Let's be very careful.
We need to be as critical about these statistics and their interpretation as about those of Torsten.
What is
not a problem is the statistical significance. All results (Torstens's and these) are based on large text samples.
Now to start with Koen's last remark.
It was to be expected that all three modified versions of Macchiavelli and Pliny would be closer to the Voynich text than the original. However, it was not expected - at least by me - that the modified Macchiavelli was that close to the Voynich text.
Obviously, the two originals behave completely differently - see the dark purple and light blue bars.
The modified versions of Pliny only impose a word structure and they both are even more oriented towards small edit distances than Voynichese.
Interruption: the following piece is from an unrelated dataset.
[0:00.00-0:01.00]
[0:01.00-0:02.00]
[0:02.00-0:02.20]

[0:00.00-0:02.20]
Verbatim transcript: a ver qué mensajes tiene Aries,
This suggests that these word structures are perhaps more rigid than Voynichese. pliny_mod1 uses Roman numerals, which 'feels' indeed more rigid than Voynichese.
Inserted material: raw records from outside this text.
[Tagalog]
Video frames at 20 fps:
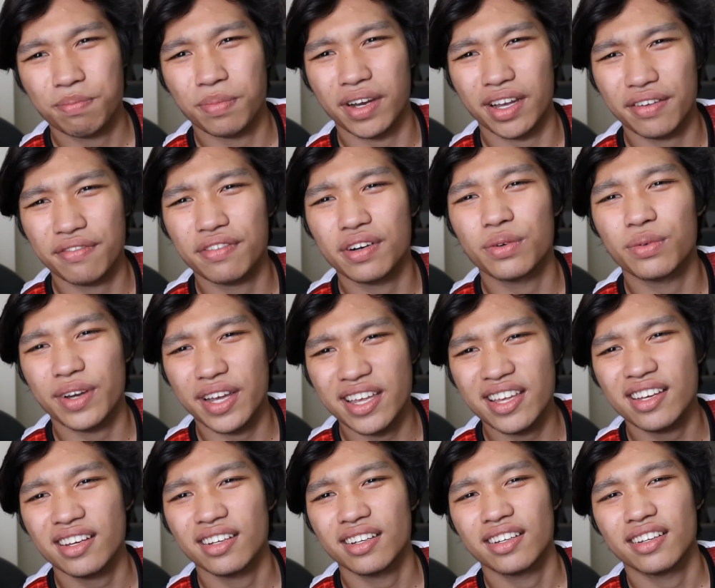
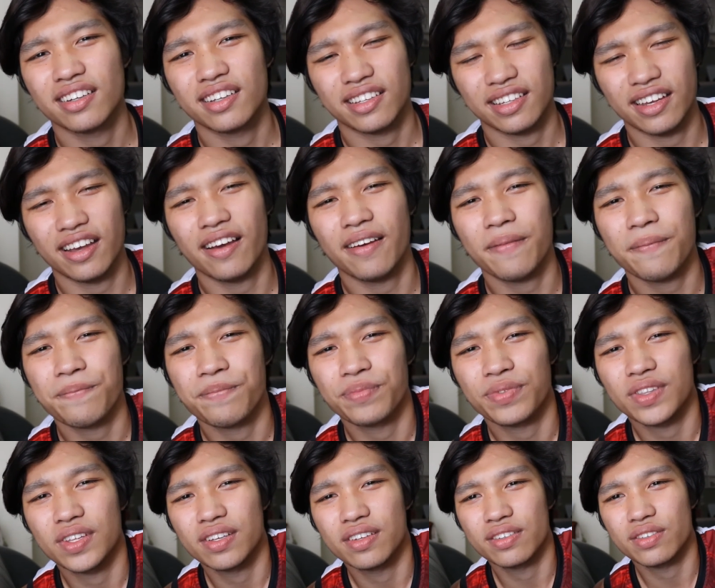pag-giveaway. Yeah.
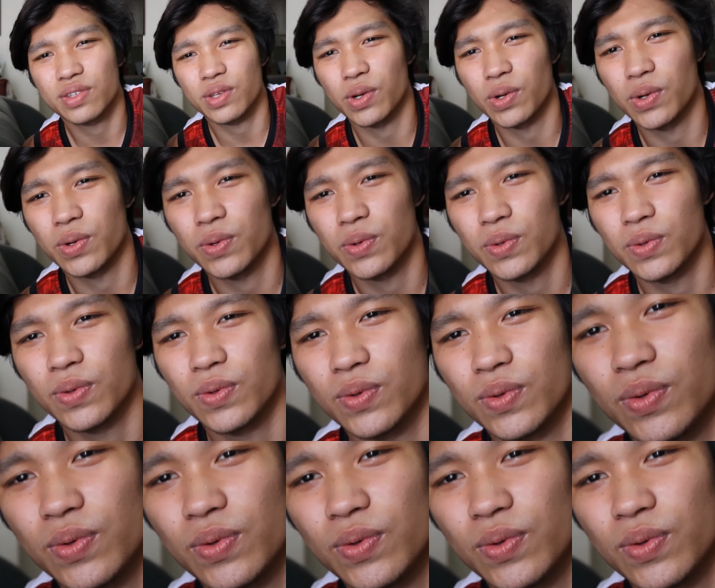So,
pliny_mod2 is interesting, because due to its structure it allows to predict the frequencies of the various edit distances. For all words that are not the same (edit distance 0) the ratio should be 20 : 5 : 1 for edit distances 1 , 2 , 3 , and smaller again for 4.
Since edit distance 0 accounts for 19%, that leaves 81% for the others, and the predicted frequencies would be:
62 , 15.5 , 3
which fits almost exactly.
So now, what does this very close match between the modified Macchivelli and Voynichese mean?
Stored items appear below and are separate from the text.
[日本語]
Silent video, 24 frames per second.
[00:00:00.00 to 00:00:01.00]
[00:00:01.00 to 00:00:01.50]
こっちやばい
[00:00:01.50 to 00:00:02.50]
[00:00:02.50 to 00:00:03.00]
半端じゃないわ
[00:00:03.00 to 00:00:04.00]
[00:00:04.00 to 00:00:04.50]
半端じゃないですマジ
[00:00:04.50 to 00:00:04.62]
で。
I would say, that it answers exactly this question of Marco:
Quote:For instance, in the VMS, 87% of words have a distance from a previous word in the same page that is smaller than 3. Is this value enough to confirm Timm's theory?
The answer is 'No', because a meaningful text that was not generated through auto-copying has exactly these statistics.
Now does this show that the Voynich text was not necessarily generated by auto-copying?
Also here I have to say: no, or at least, not yet. This is not yet demonstrated.
This is mainly because the test of Marco isn't exactly testing the method of Torsten. This method says that all first lines of paragraphs are not copied from the same page but from previous first lines of paragraphs. That means that these lines should not be searched for matching previous words, but should be searched as sources for matching words from later text on the same page.
On average, there are probably more than 13% of words on first lines, keeping in mind that the average paragraph length is strongly affected by the short paragraphs in quire 20.
This would be a more complicated test. For the modified Macchiavelly text this is a meaningless point.
However, we can still learn more. In the modified Macchiavelli, the page breaks are arbitrary. The text is not page-oriented and in any case the page breaks were introduced arbitrarily.
So, one can predict that the minimum edit distance will vary over each page as follows:
Since the appearance of similar words is purely a matter of chance, near the top of each page the average will be higher, since there are simply fewer words to compare with. As one goes down the page, the average will decrease as there are more and more words to compare with.
This would be the typical behaviour of a text that was not created using auto-copying.
For a text that was created using auto-copying, such a trend should not exist, and the minimum edit distance should be much more equal over each page.
In fact, if this could be visualised (e.g. using colour-coded words), one should see a more or less constant behaviour over the text, except the first lines of paragraphs which should be higher as the words were also taken from earlier pages.